Tradiciones peruanas de Ricardo Palma.

LOS ARGUMENTOS DEL CORREGIDOR

I

Parece que una mañana se levantó Carlos III con humor de suegra, y francamente que razón había harta para avinagrar el ánimo del monarca. Su majestad había soñado que las arcas reales corrían el peligro de verse como Dios quiere a las almas, es decir, limpias, porque sus súbditos de las Américas andaban un si es no es remolones para proveerlas.

—¡Carrampempe! Pues a mí no ha de pasarme lo que a don Enrique el Doliente que, no embargante ser rey y de los tiesos, llegó día en que no tuvo cosa sólida que meter bajo las narices, y empeñó el gabán para que el cocinero pudiera condimentarle una sopa de ajos y un trozo de jabalí ahumado. Que me llamen a don José Antonio.

Y don José Antonio de Areche, del Consejo de Indias y caballero de la distinguida orden de Carlos III, no tardó en presentarse ante su rey, y disertar con él largo y tendido sobre los atrenzos del real tesoro. Y por consecuencia de la plática entre señor y vasallo, nos cayó como llovido por estos reinos del Perú, en 1777 y con el título de Visitador general, un culebrón de los finos.

El Visitador, a poco de llegado a Lima, se convenció de que la tierra era muy rica y la comisión sabrosa y de papilla. Item, adivinó, sin ser brujo, que los peruleros éramos mansitos de genio y, por ende, susceptibles de soportar cuanta albarda pluguiera a su señoria echarnos a cuestas. Y pensado y hecho, y sin andarse con algórgoras ni brujoleos, se nos vino al bulto y decretó impuestos, y estancos, y tarifas y qué sé yo cuántas gurruminas. ¡Dios me perdone!, pero cuentan que, anticipándose a un municipio de estos maravillosos tiempos, estuvo en un tumbo de dado que estableciera contribución canina, sin exceptuar de ella al perro de San Roque, ni al de Santo Domingo, ni al de San Lázaro, ni al de Santa Margarita que, según colijo, fueron santos aficionados a chuchos.
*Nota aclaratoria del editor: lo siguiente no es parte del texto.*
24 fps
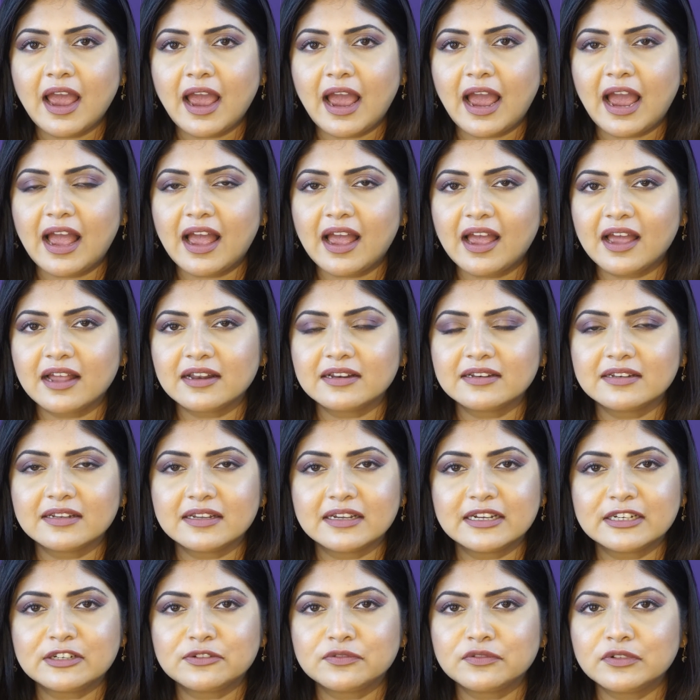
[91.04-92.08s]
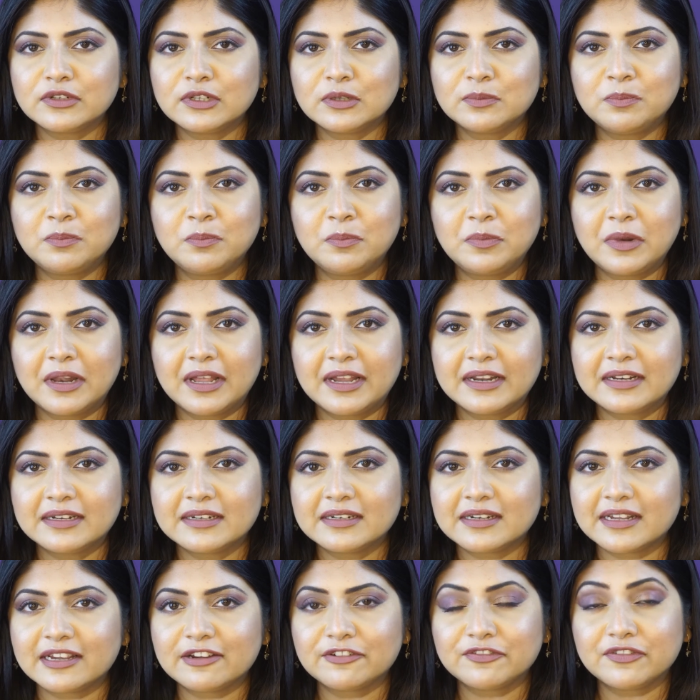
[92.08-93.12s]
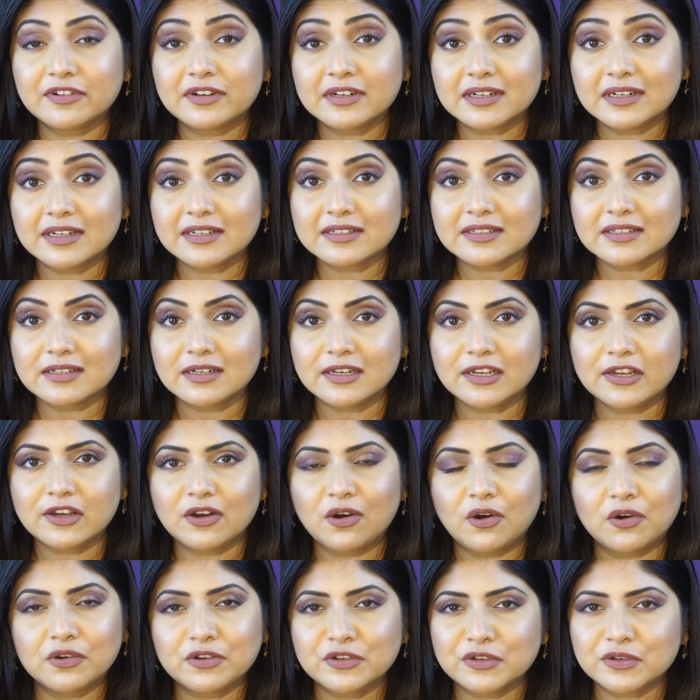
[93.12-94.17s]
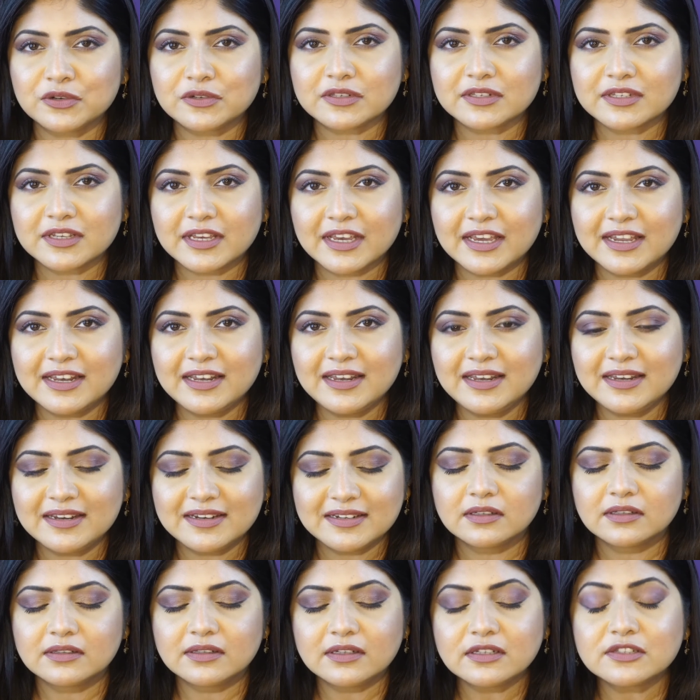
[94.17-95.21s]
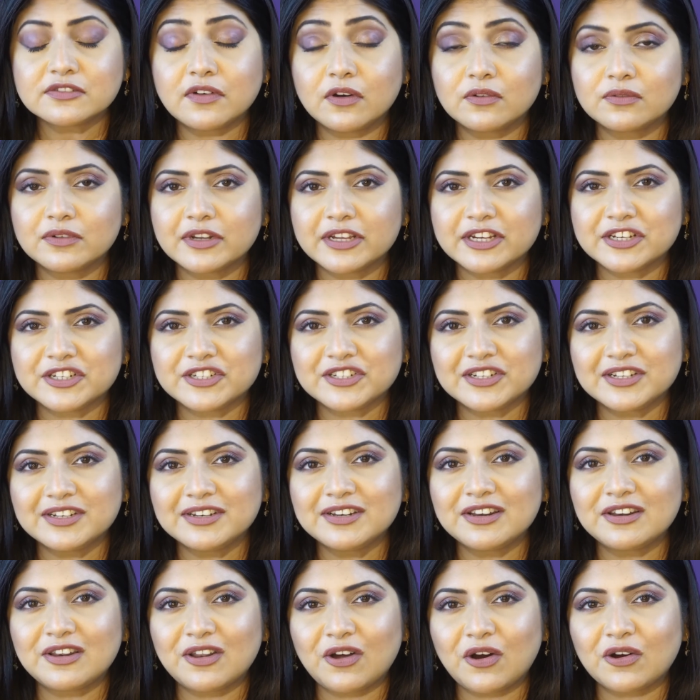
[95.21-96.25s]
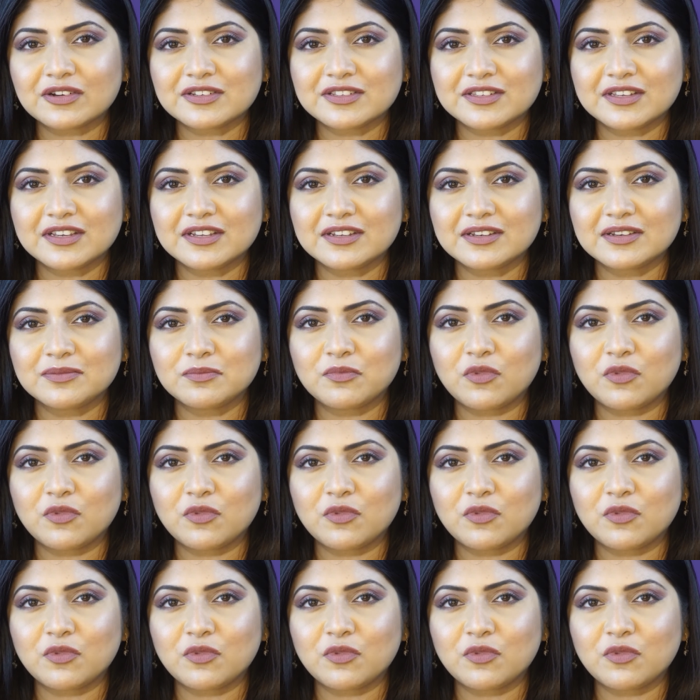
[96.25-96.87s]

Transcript: and it will blend effortlessly on your skin. This foundation locks in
Pero tanto estiró la cuerda que, a la postre, vino el estallido, y reventó y se armó la tremenda. El Visitador era testarudo, no cejó un ápice y siguió ajustándonos las clavijas como a guitarra ajena. Y hubo una tal de zambomba y degollina, horca, y jicarazo, que… ¡vamos! debemos tomar por especial cariño y bendición de Dios no haber comido pan en aquel desbarajustado siglo. Por fin de fines, los pícaros impuestos subsistieron y, entre gruñido y refunfuños, hubo de pagarlos todo aquel que, teniendo ley a su pescuezo, no ambicionara ponerlo en relaciones íntimas con el verdugo.

A la vez que así nos sacaba roñosos maravedises para su majestad, echóse su señoría a pesquisar a todos los empleados que tenían manejo de fondos públicos; y tal revoltijo y gatuperio hallaría en el examen de algunas cuentas, que plantó en chirona a encopetados personajes responsables de éstas. Es fama que, oyendo los descargos que le daba un empleado, dijo aburrido el señor de Areche:

—¿Sabe usted, señor alcabelero, que no entiendo sus cuentas?

—No es extraño, señor Visitador. Yo tampoco las entiendo, y eso que las cuentas son mías.

¡Vaya si las malditas andarían enredadas!